I would recommend that you have a different CA for your server and client certificates. You don't have to separate them, but there are benefits to doing so, and almost no benefit to having them the same.

Here's what I would do.

  1. Create a new client-auth-ca

    elasticsearch/bin elasticsearch-certutil ca --pem \
      --ca-dn "CN=Elasticsearch Client Authentication CA" \
      --out /etc/elasticsearch/certs/client-auth-ca.zip
    

    Unfortunately there's no way to tell certutil what name to use for the files inside the zip, so they will still be called ca/ca.crt and ca/ca.key. You probably want to rename them to client-auth-ca.crt and client-auth-ca.key to be clear. The rest of my instructions will assume that you've done that.

  2. Change the certificate_authorities in your elasticsearch.yml to point to the new CA

    xpack.security.http.ssl:
      enabled: true
      key: /etc/elasticsearch/certs/elasticsearchservercertificates.kry
      certificate: /etc/elasticsearch/certs/elasticsearchservercertificates.crt
      certificate_authorities: /etc/elasticsearch/certs/client-auth-ca.crt
    
  3. If you want to require that clients use a certificate, then you need to turn that on in your yaml as well

    xpack.security.http.ssl:
      enabled: true
      key: /etc/elasticsearch/certs/elasticsearchservercertificates.kry
      certificate: /etc/elasticsearch/certs/elasticsearchservercertificates.crt
      certificate_authorities: /etc/elasticsearch/certs/client-auth-ca.crt
      client_authentication: required
    

    You can use optional instead of required, but then you will need something else (e.g. a pki realm) to check for client certificates.

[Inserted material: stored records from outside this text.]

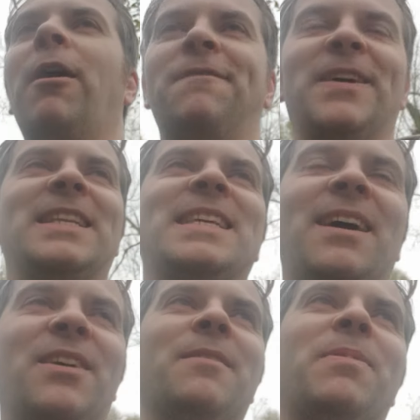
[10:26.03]
off, but uh,
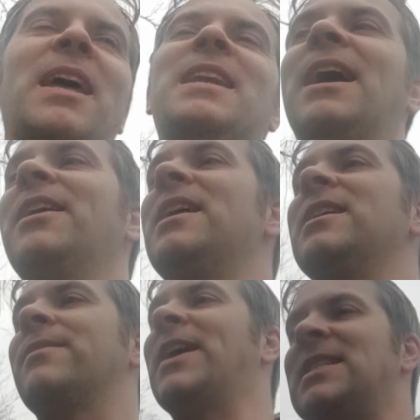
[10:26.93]
I'm going to put it in now.
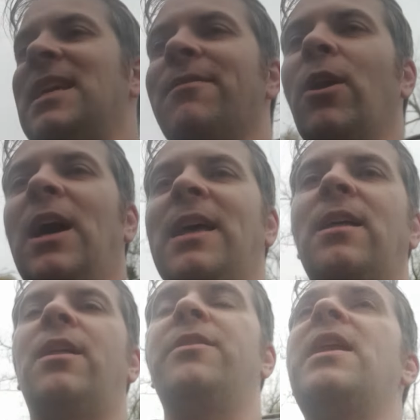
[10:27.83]
So basically, you've got like
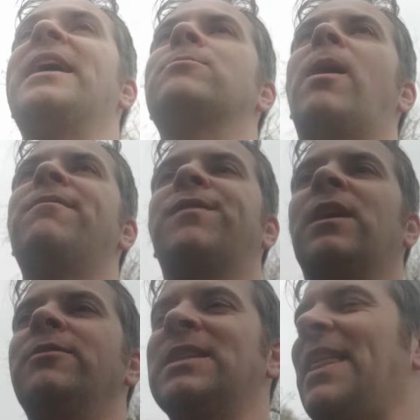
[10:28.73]
the next wave of
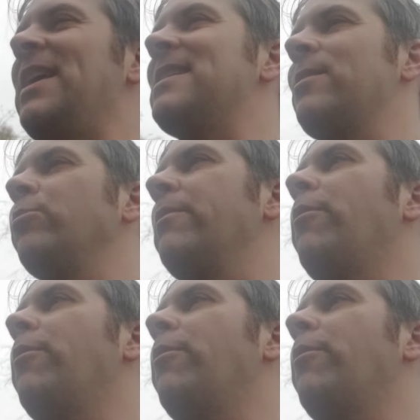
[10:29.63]
clones. Again, these are all the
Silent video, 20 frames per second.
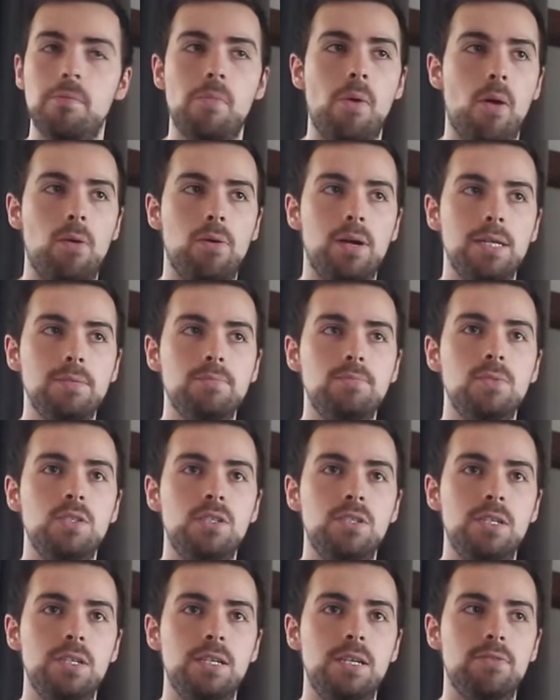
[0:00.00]
Okay, you
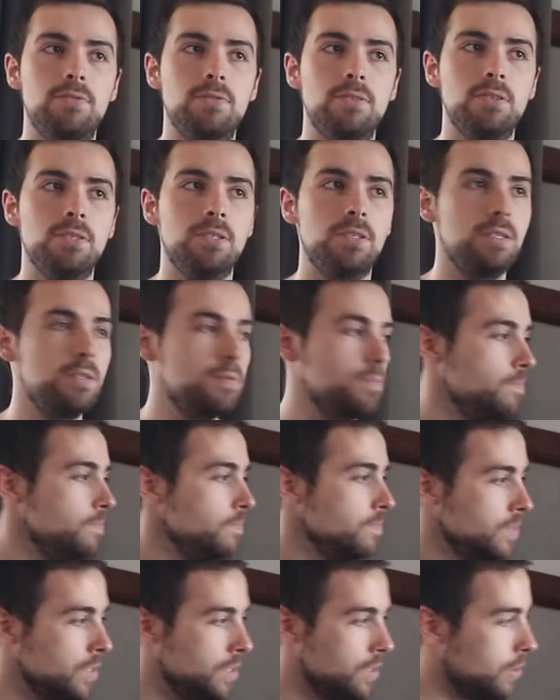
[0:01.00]
see the difference?
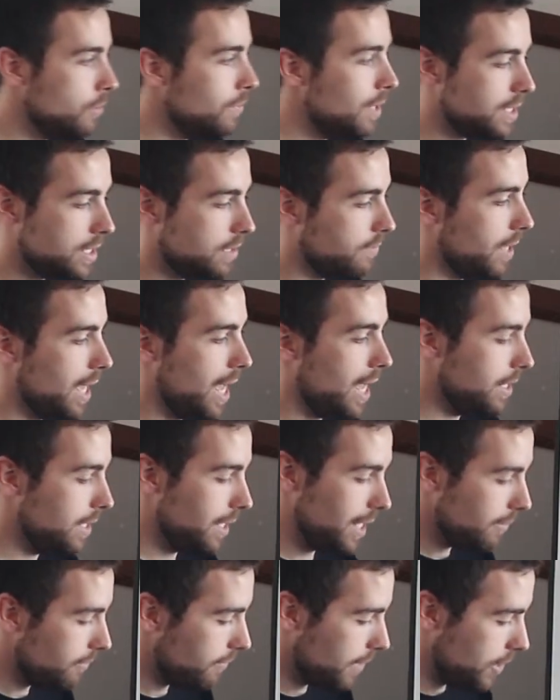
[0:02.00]
The rest of the hand,
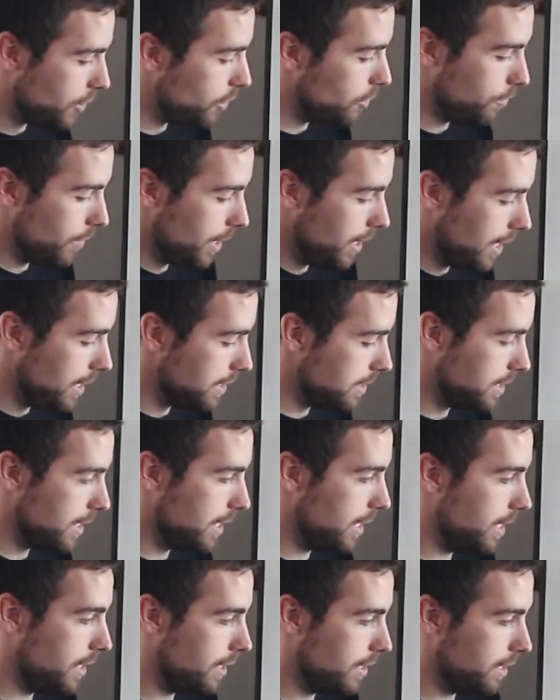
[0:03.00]
if they do break, let's
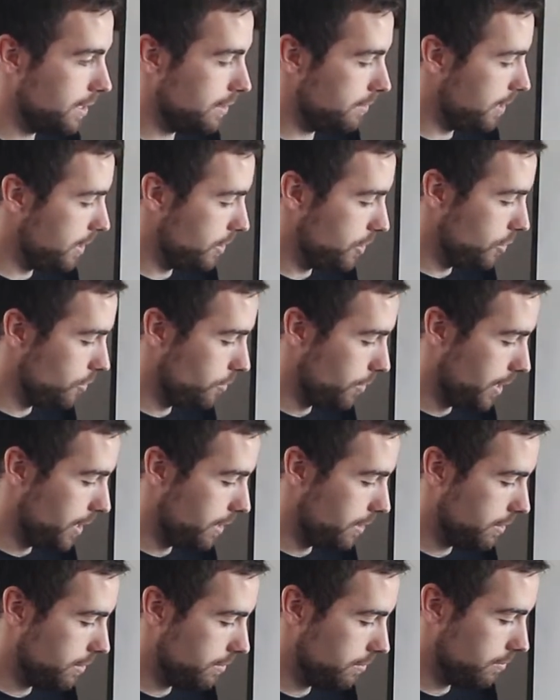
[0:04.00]
say they do break,
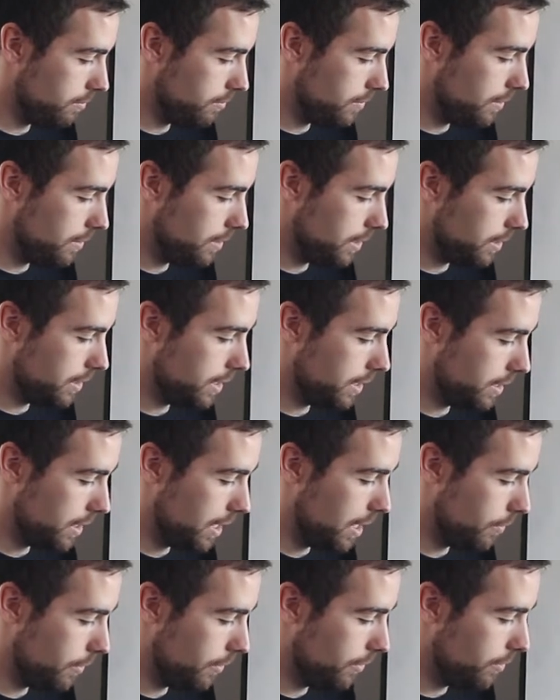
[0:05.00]
and this didn't
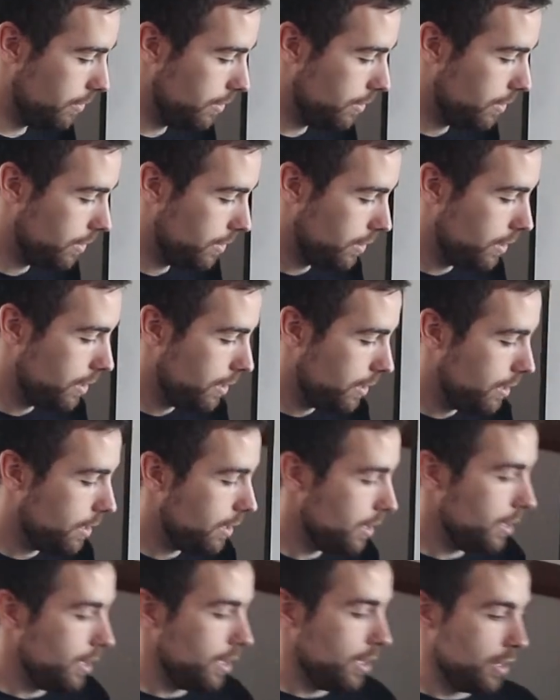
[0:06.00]
happen.
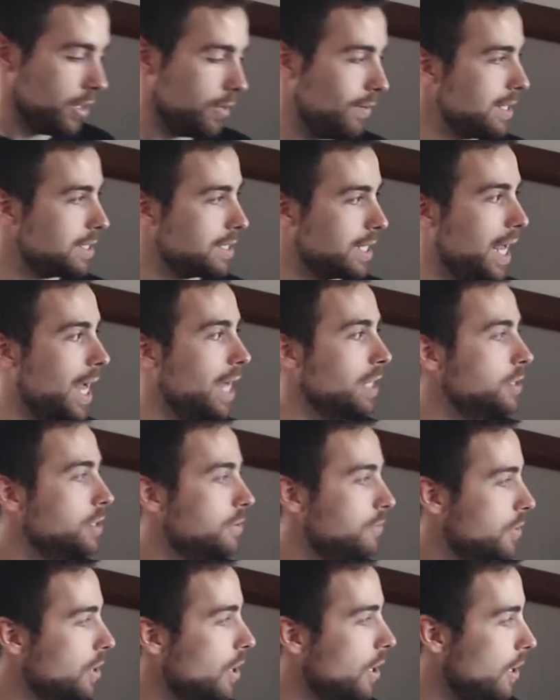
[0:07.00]
The rest of the hand,
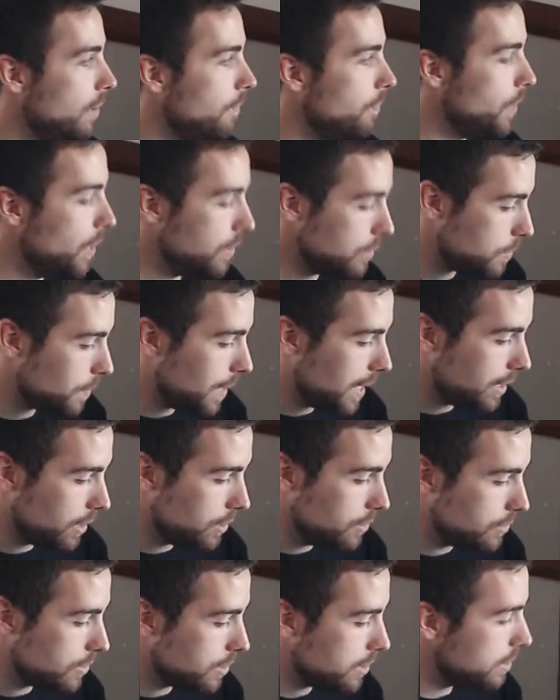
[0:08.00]
you've got no spade
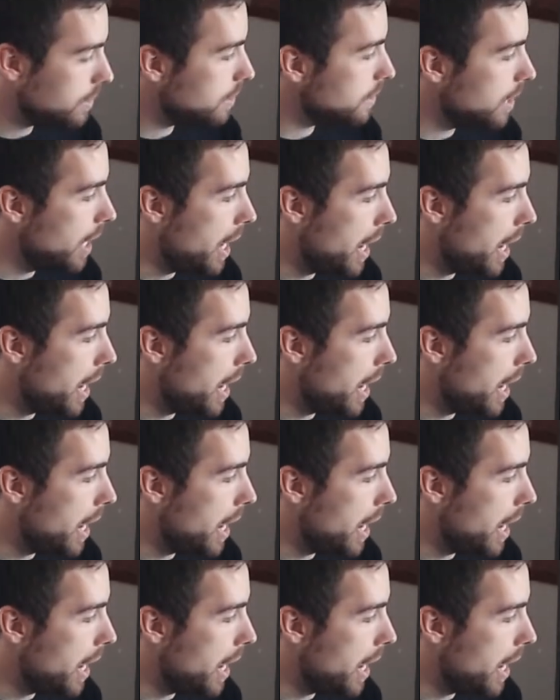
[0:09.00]
losers,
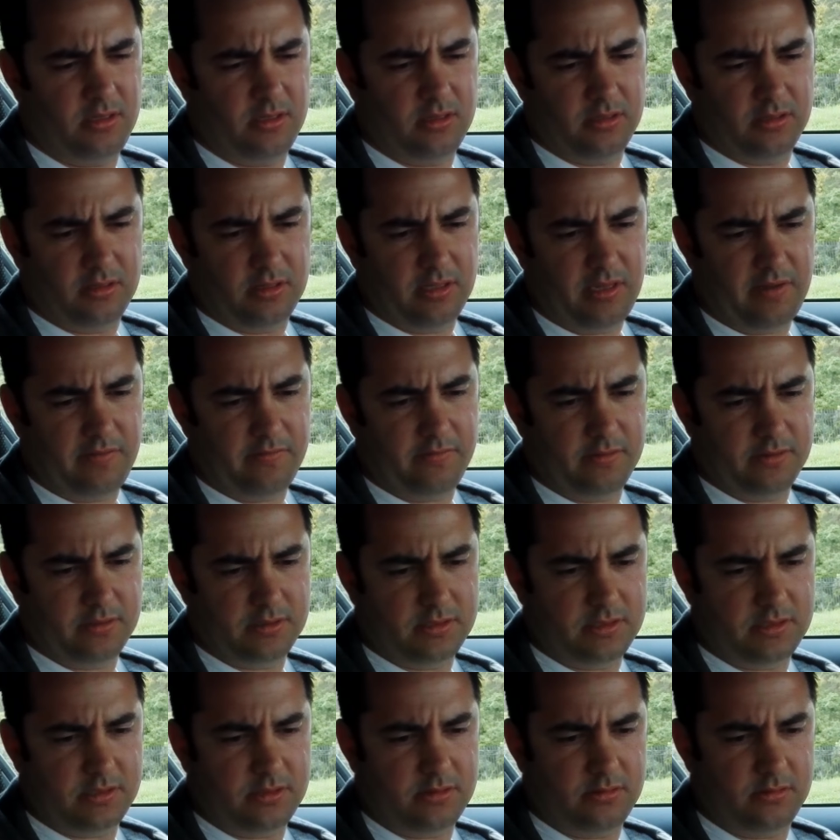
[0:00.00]
The
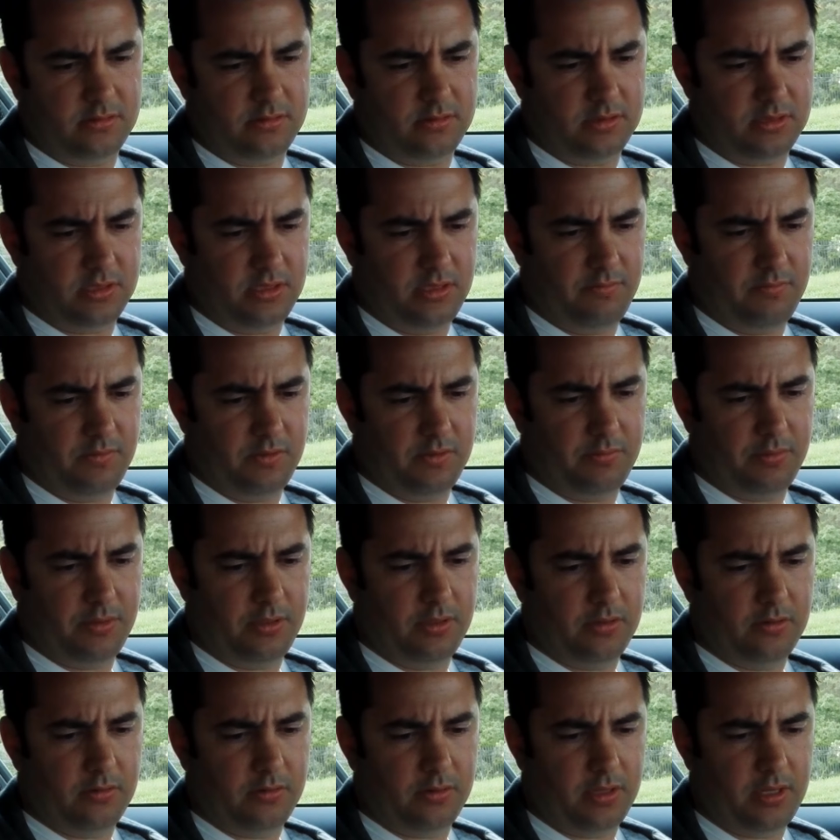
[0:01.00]
levels seem to
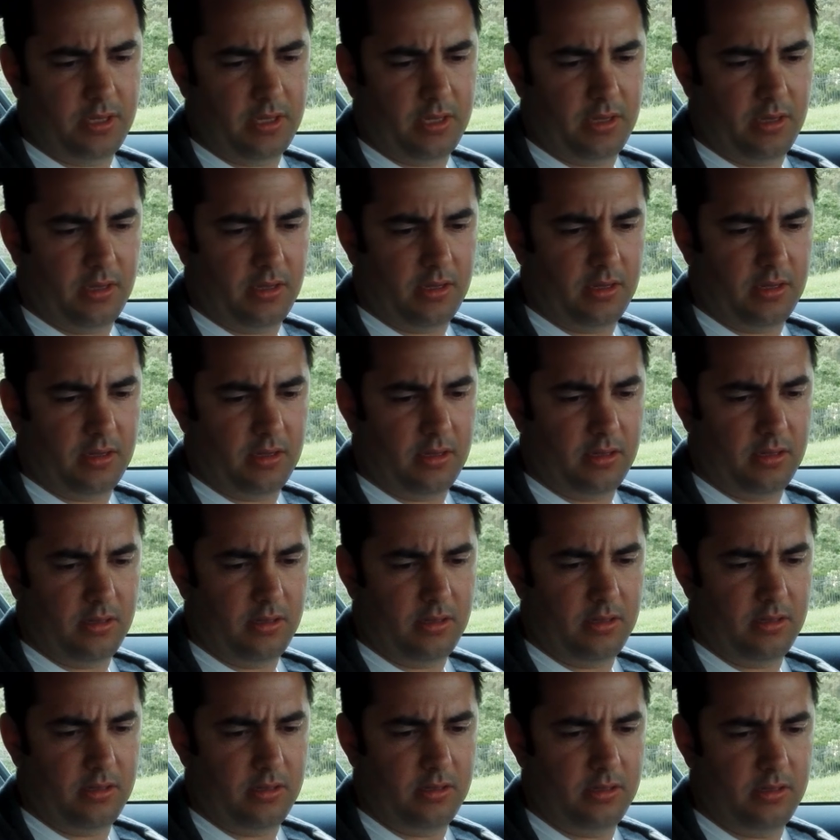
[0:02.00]
be
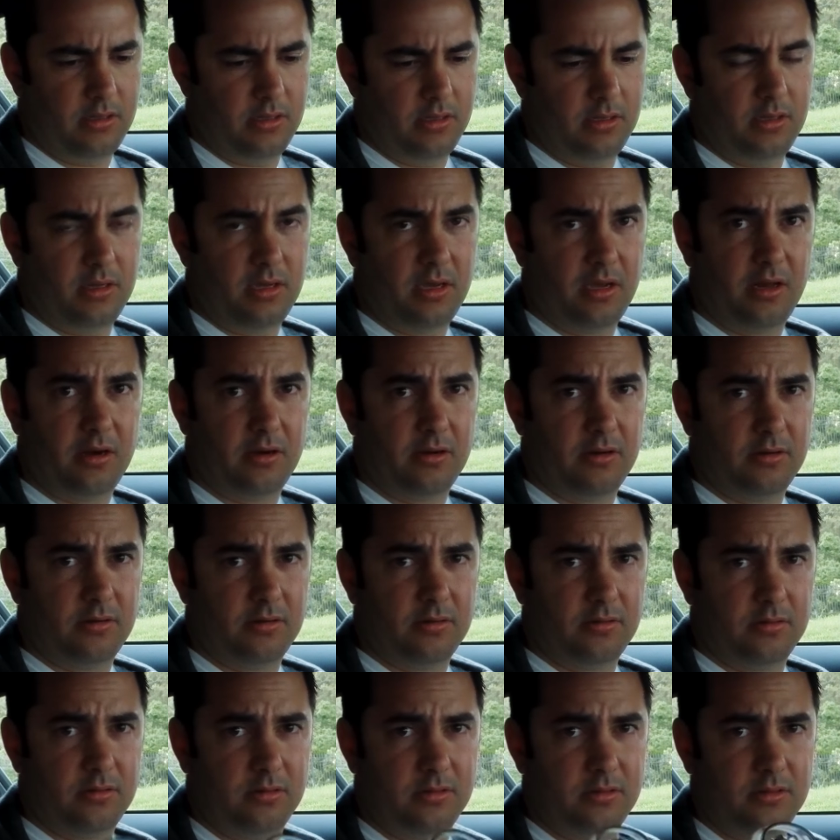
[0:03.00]
okay. I don't
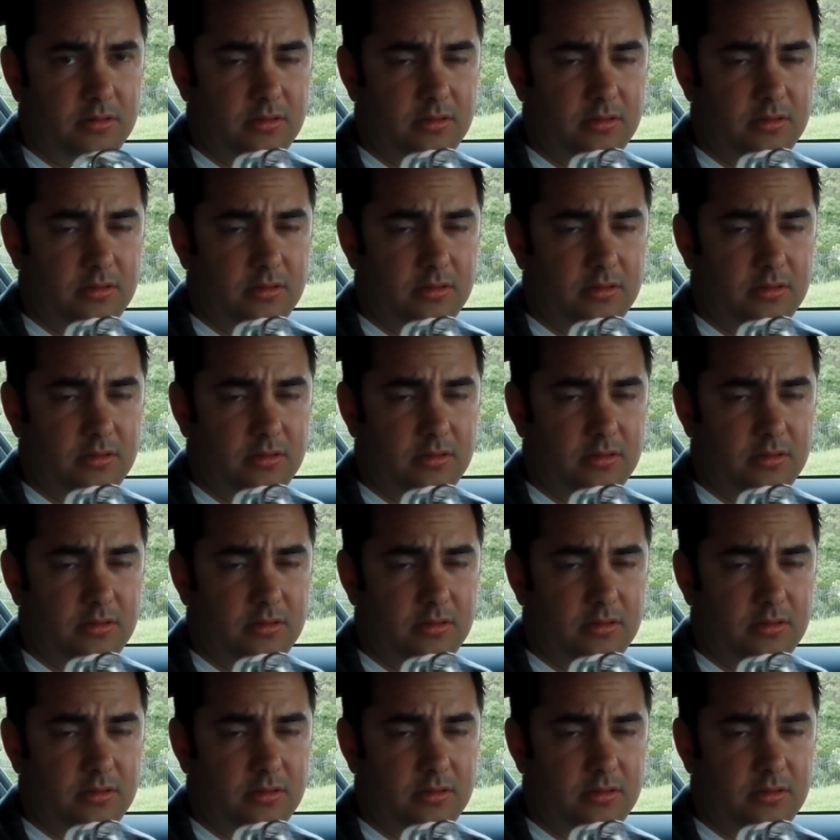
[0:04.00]
know.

  4. Issue 1 certificate for each client that you want to use, for example

    elasticsearch/bin elasticsearch-certutil cert --pem \
      --out /etc/elasticsearch/certs/logstash.zip \
      --name logstash \
      --ca-cert /etc/elasticsearch/certs/client-auth-ca.crt \
      --ca-key /etc/elasticsearch/certs/client-auth-ca.key 
    
  5. That certificate can be tested in curl with

    curl --cert /etc/elasticsearch/certs/logstash.crt \
      --key /etc/elasticsearch/certs/logstash.key \
      --cacert /etc/elasticsearch/certs/ca.crt \
      https://name.of.your.server:9200/
    

    You may need to also provide a username/password depending on your ES node configuration, but you should see that you can connect with logstash.crt + logstash.key and the handshake fails without it.

There's a blog post that covers some of this here

but it's getting a bit old and you may need to change a few things to work with newer versions of ES.